Au début de cette année, des chercheurs de deux ONG indonésiennes, Rully Syumanda, militant pour les forêts à WALHI, et Rivani Noor, de la Community Alliance for Pulp Paper Advocacy, ont interviewé des habitants des villages proches de l’usine d’Indah Kiat au Perawang. Ils ont parlé aussi avec des gens de la région. Ces personnes leur ont dit que leurs légumes, leurs piments et leurs fleurs ne poussaient pas normalement, surtout pendant la saison sèche. Beaucoup de poules et de canards meurent pendant la saison des pluies. Ils ont communiqué aux chercheurs leur certitude que la cause de tout cela était la fumée de l’usine d’Indah Kiat, qui contenait des produits chimiques nocifs.
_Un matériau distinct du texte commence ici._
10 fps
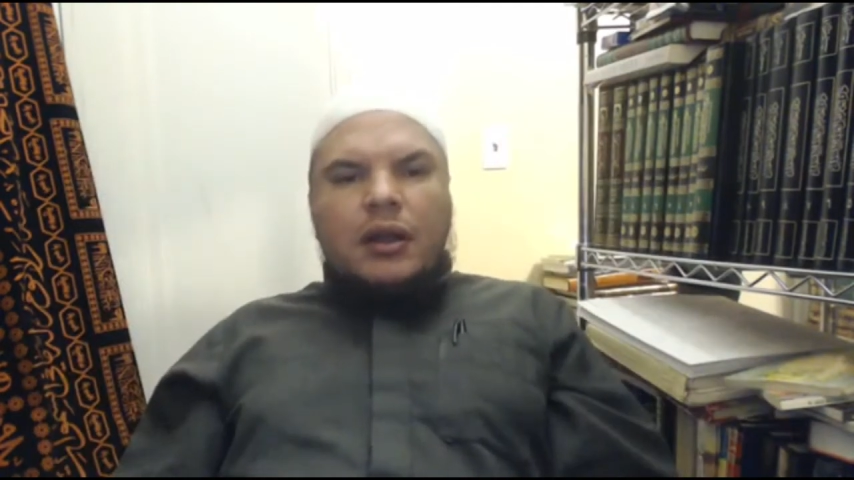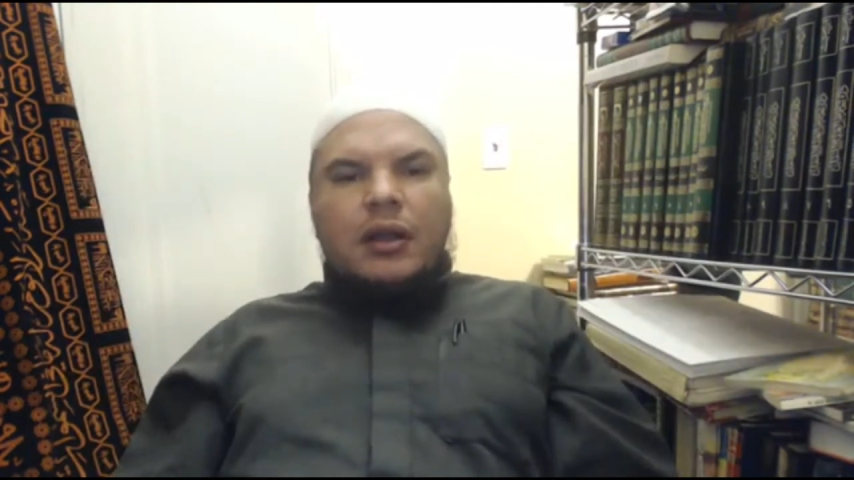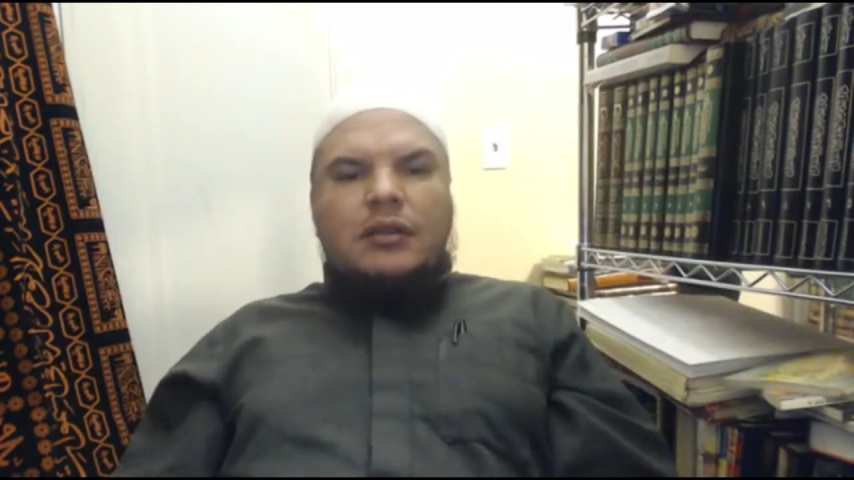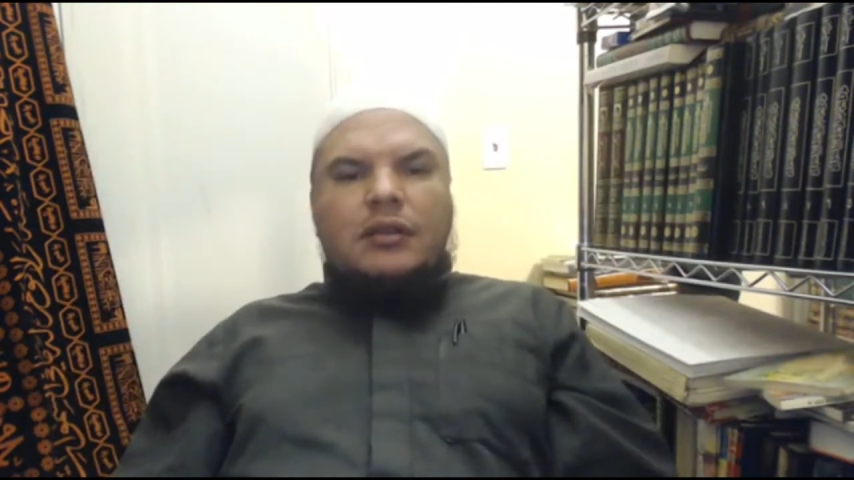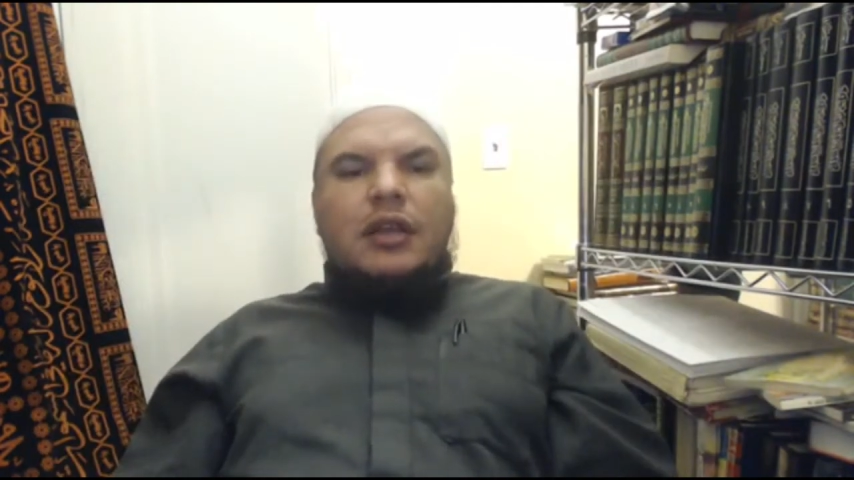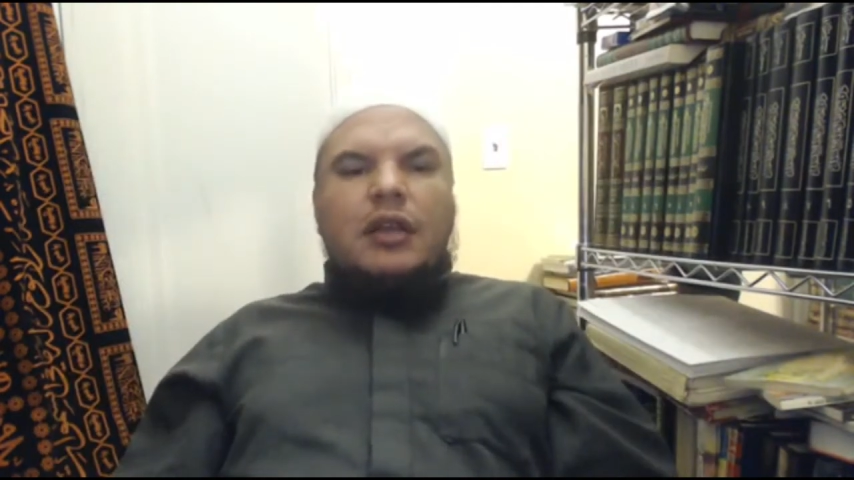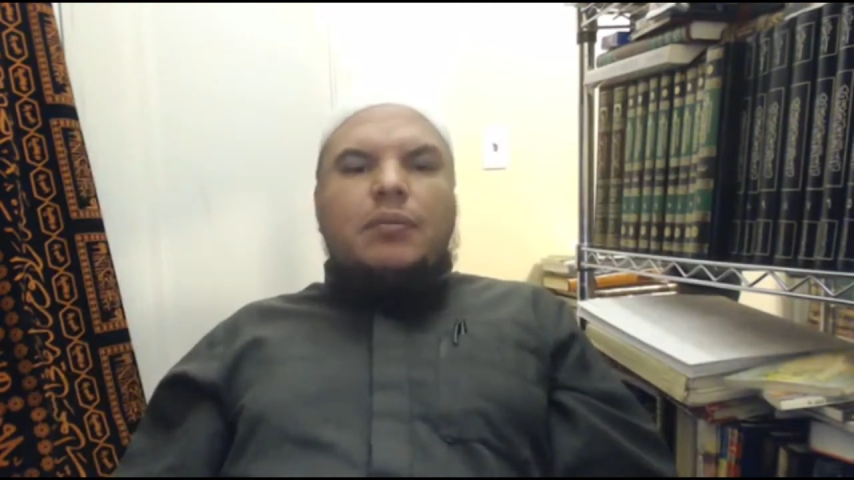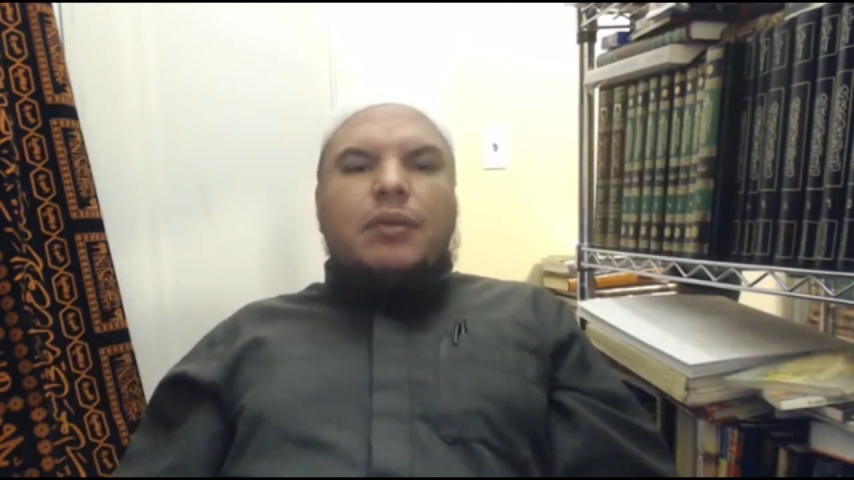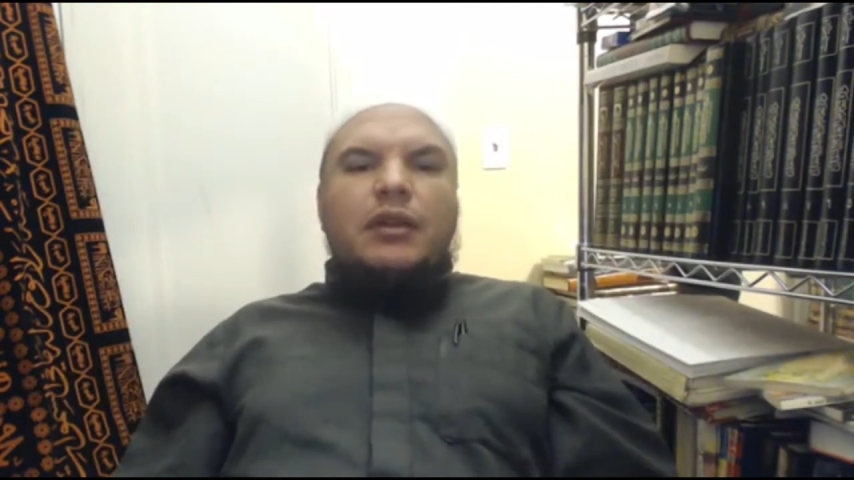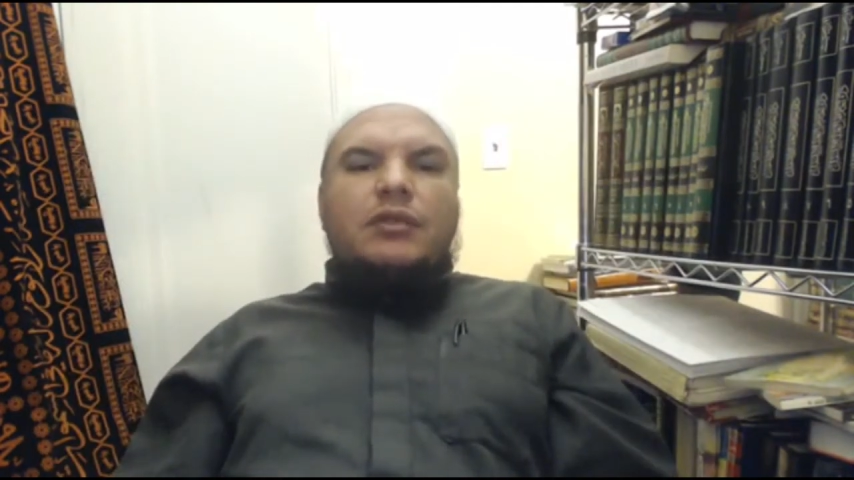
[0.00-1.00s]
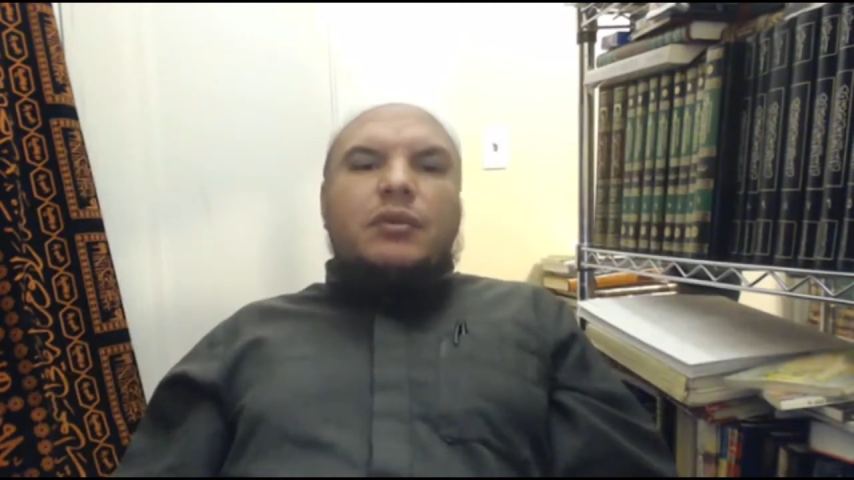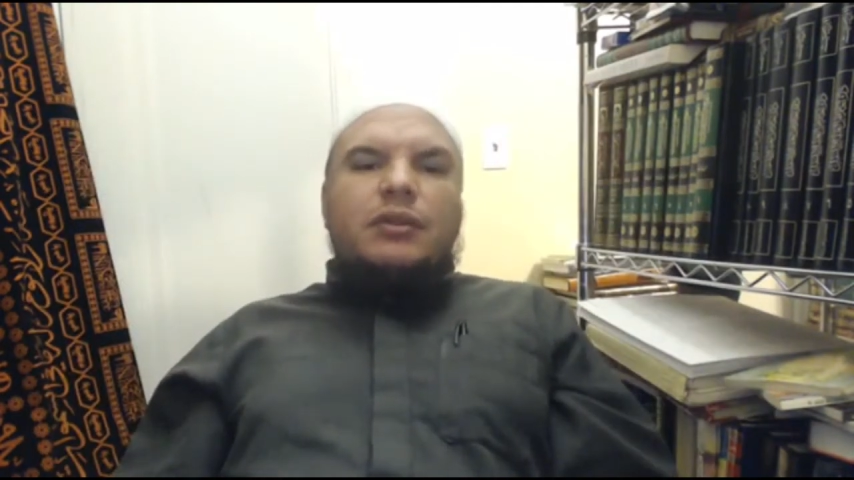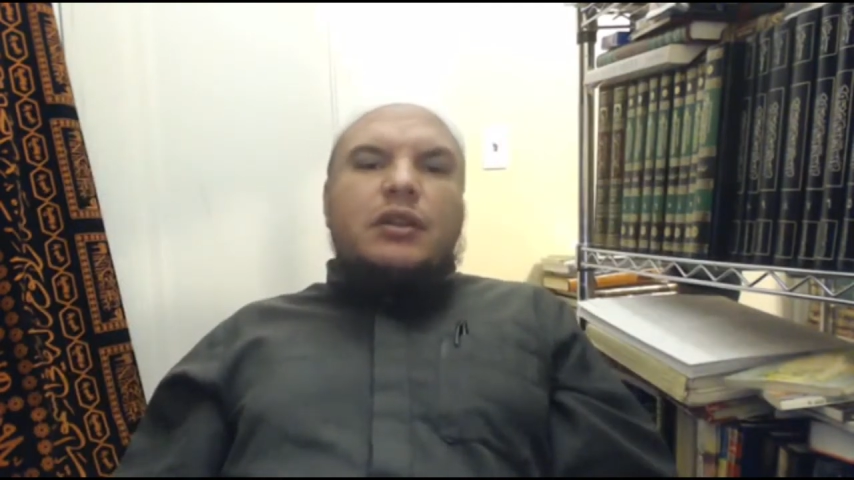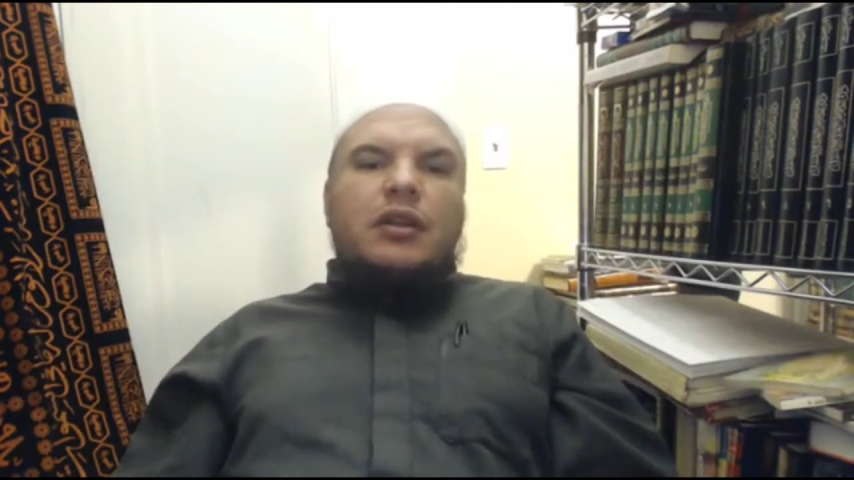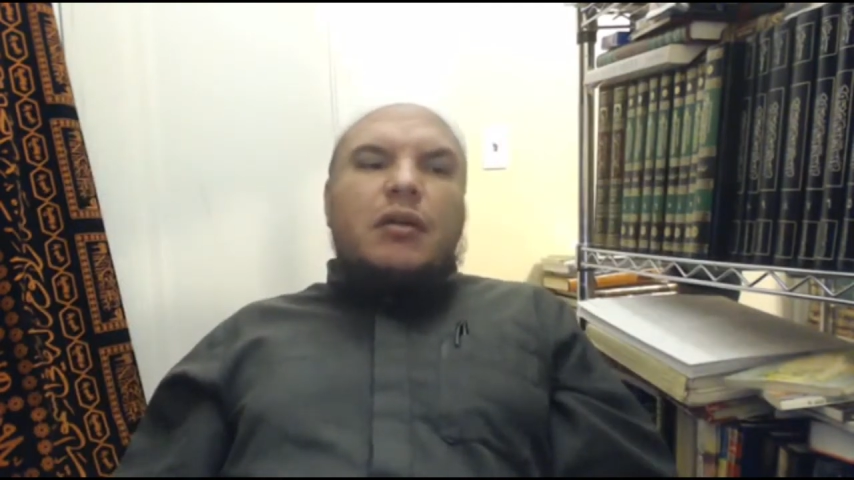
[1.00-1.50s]
and taking place
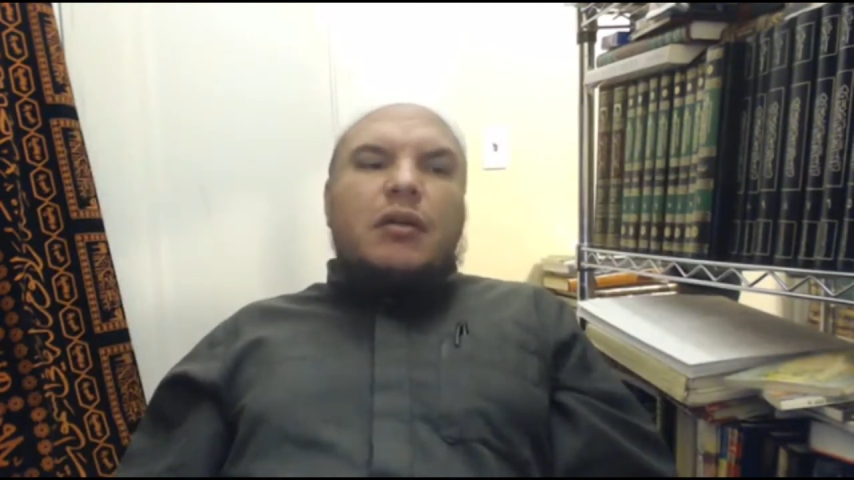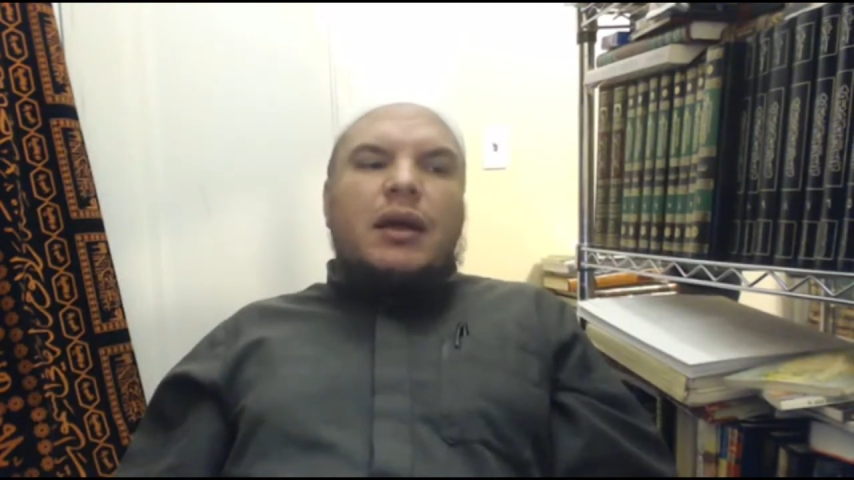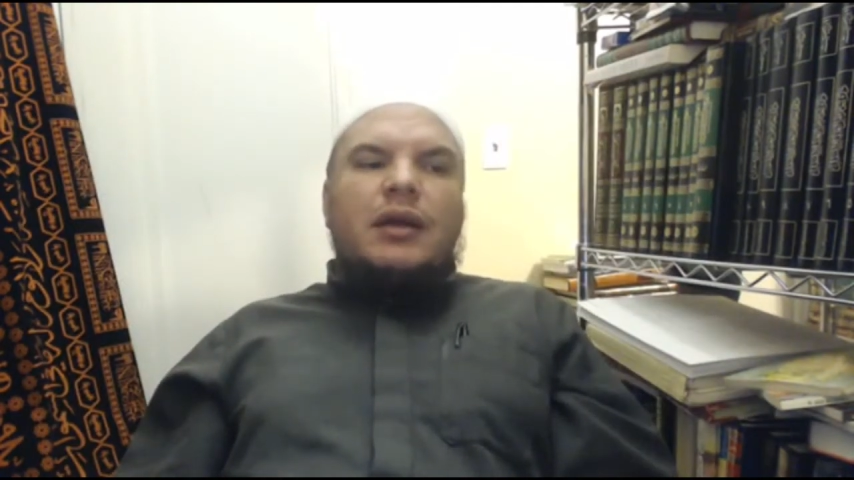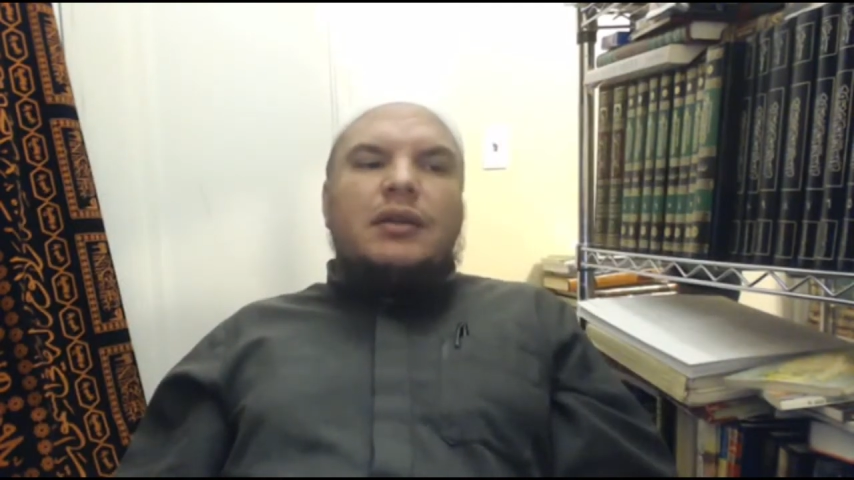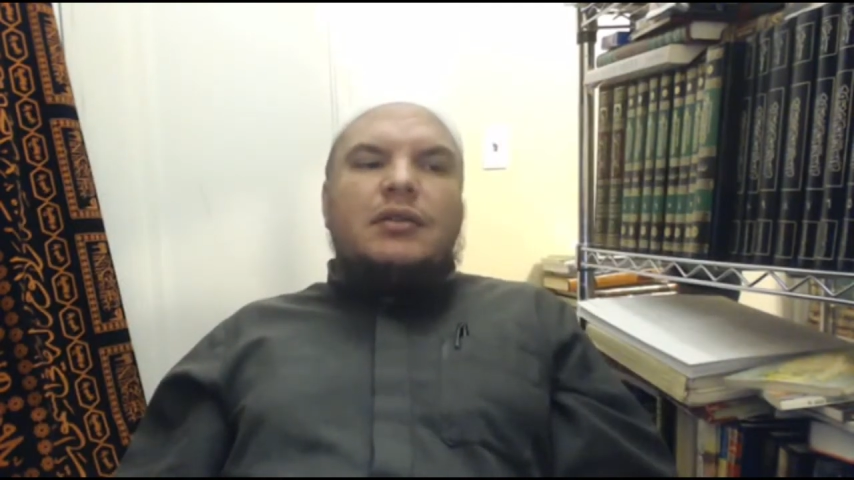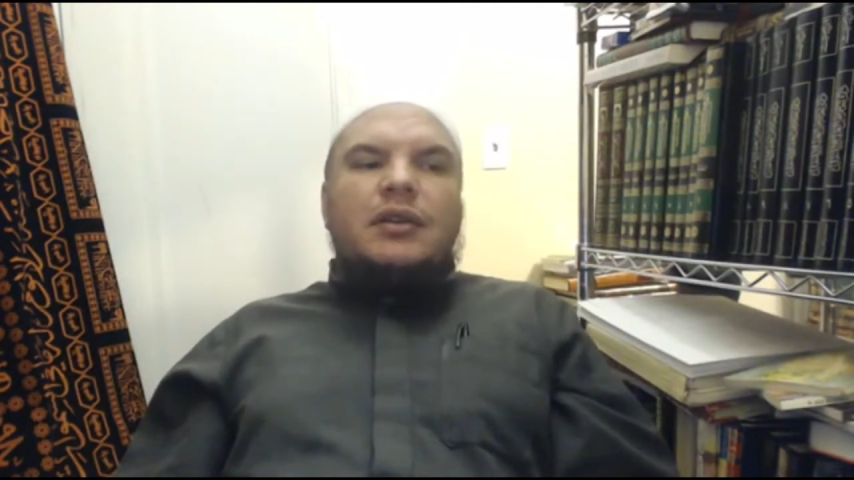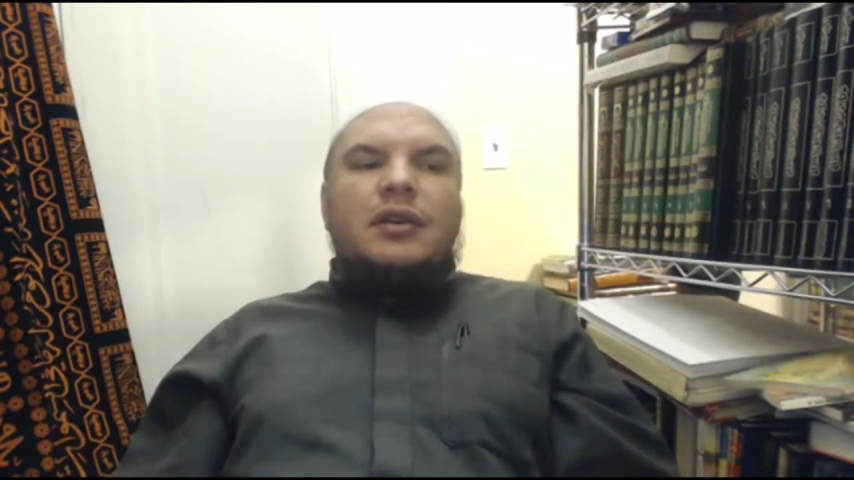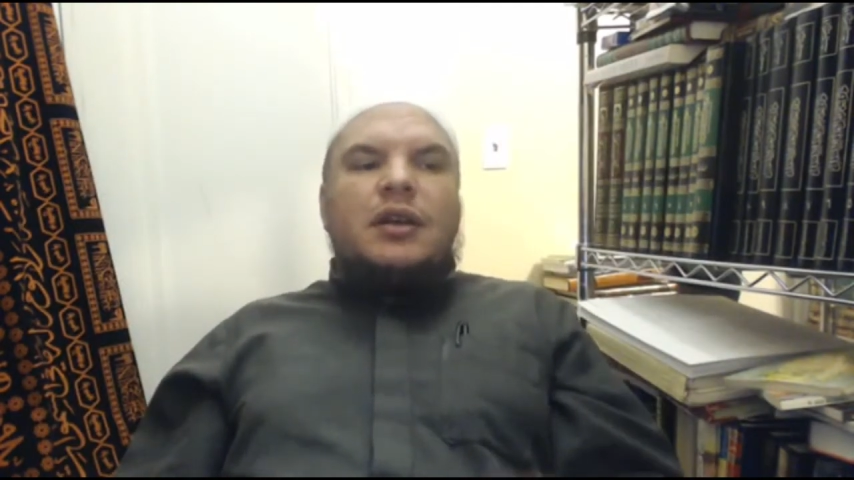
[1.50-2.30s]
within our minds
De 1987 à 1996, l’air sentait très mauvais, ont dit les paysans. Les choses se sont améliorées depuis qu’Indah Kiat a installé un système de filtrage dans les cheminées de l’usine. Mais l’air est encore pollué et continue de provoquer des troubles respiratoires, surtout chez les visiteurs.
Les résidents ont dit à Syumanda et à Noor qu’avant la mise en fonctionnement de l’usine les pêcheurs prenaient de 40 à 50 kilos de poisson par jour dans le fleuve Siak. Aujourd’hui, ils s’estiment heureux quand ils en prennent quatre ou cinq kilos. Ils ont dit que le fleuve sent parfois très mauvais et que ces jours-là ils ne prennent rien. Chaque mois, le fleuve dégage une odeur très mauvaise pendant une semaine.
Tandis que les consultants et les financiers d’Indah Kiat défendent l’entreprise en faisant remarquer ses performances en matière d’émissions, l’odeur, la pollution, le fleuve empoisonné et les poissons morts sont toujours là. Les gens de la région continuent de souffrir de maux de tête, de démangeaisons et de maladies incurables de la peau. Loin d’être un « parangon en matière d’environnement », Indah Kiat est un agent de destruction de la vie et des moyens de subsistance.